__EXERCISE DESCRIPTION__: Reproduce, exactly and in full, the lines from the one with "[0:00.00-0:00.94]" through the one with "[0:00.00-0:03.10]" in the data below; drop pictures.
++++++++++++++++++++
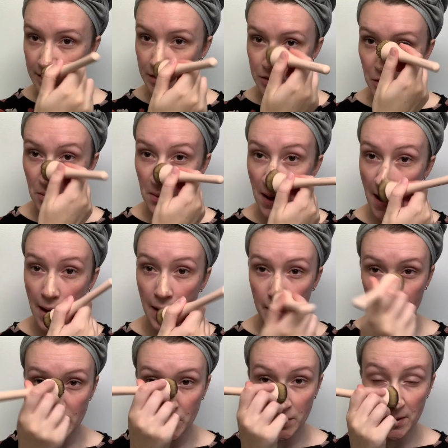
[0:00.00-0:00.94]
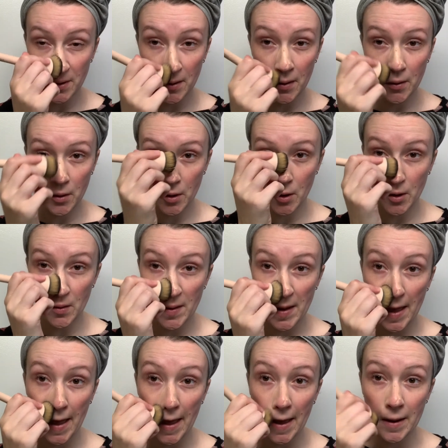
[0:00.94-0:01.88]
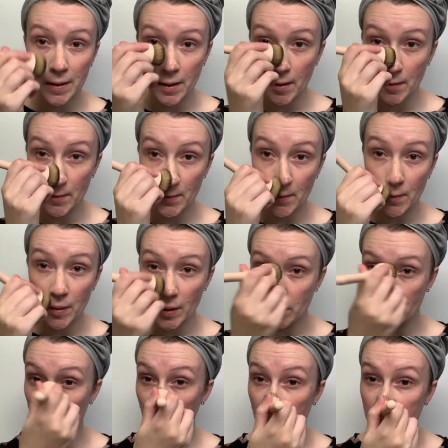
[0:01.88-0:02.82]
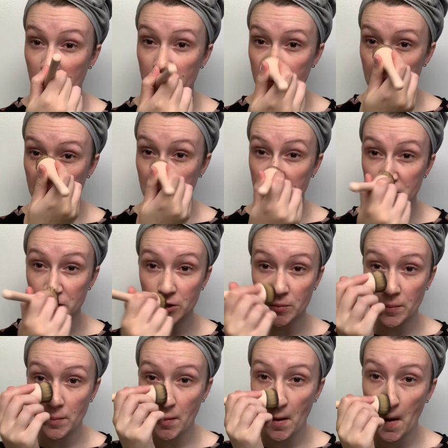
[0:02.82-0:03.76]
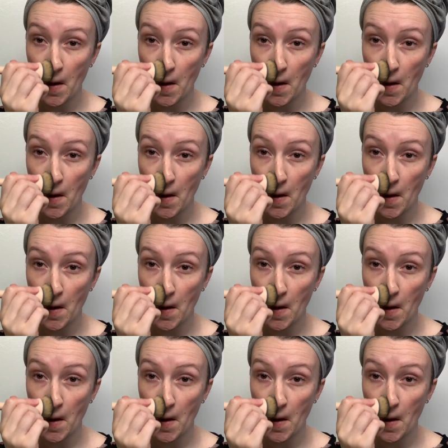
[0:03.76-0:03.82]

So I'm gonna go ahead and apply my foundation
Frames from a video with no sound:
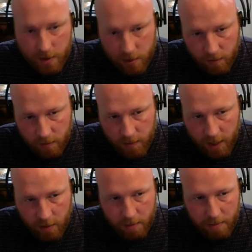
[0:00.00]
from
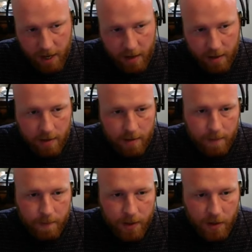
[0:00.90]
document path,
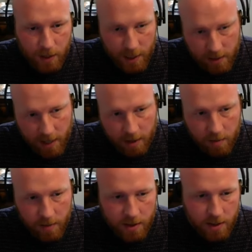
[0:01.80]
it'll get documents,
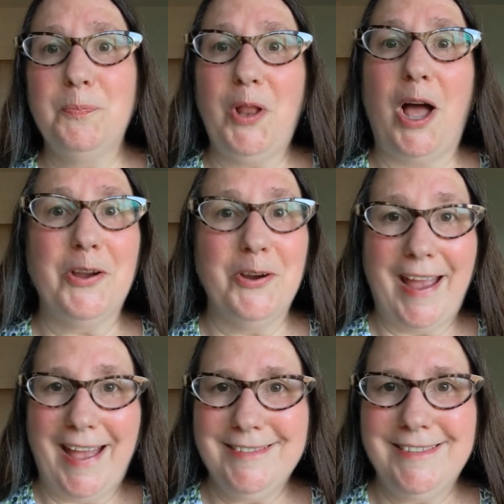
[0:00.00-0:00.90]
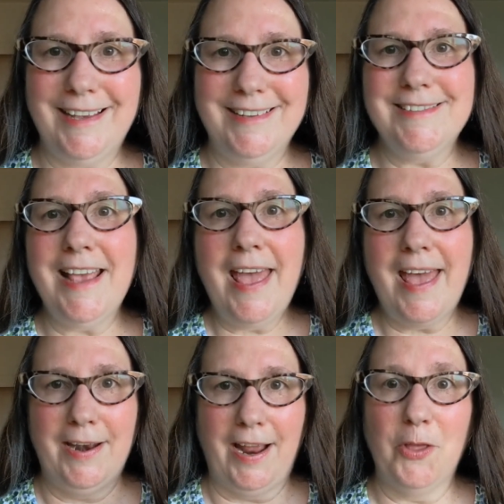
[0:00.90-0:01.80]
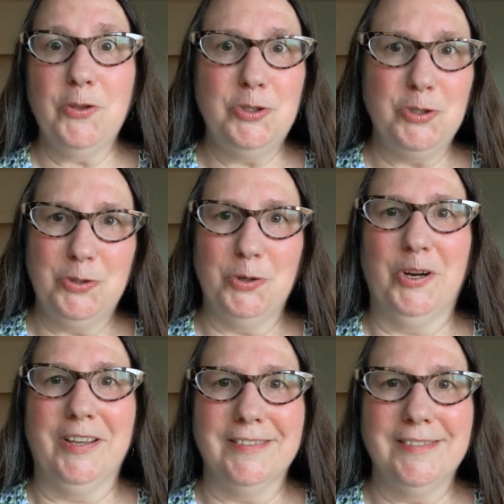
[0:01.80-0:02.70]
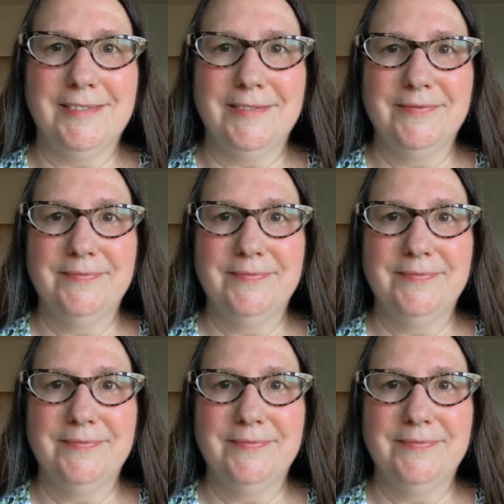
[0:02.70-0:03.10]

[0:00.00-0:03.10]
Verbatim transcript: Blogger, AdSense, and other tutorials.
++++++++++++++++++++
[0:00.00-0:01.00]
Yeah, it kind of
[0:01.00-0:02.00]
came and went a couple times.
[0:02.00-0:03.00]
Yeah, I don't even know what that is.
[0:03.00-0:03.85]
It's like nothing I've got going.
++++++++++++++++++++
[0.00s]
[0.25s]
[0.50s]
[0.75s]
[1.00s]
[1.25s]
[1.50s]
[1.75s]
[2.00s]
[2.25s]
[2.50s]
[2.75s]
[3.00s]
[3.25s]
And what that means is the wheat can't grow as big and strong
++++++++++++++++++++
__WRITTEN ANSWER__:
[0:00.00-0:00.94]
[0:00.94-0:01.88]
[0:01.88-0:02.82]
[0:02.82-0:03.76]
[0:03.76-0:03.82]

So I'm gonna go ahead and apply my foundation
Frames from a video with no sound:
[0:00.00]
from
[0:00.90]
document path,
[0:01.80]
it'll get documents,
[0:00.00-0:00.90]
[0:00.90-0:01.80]
[0:01.80-0:02.70]
[0:02.70-0:03.10]

[0:00.00-0:03.10]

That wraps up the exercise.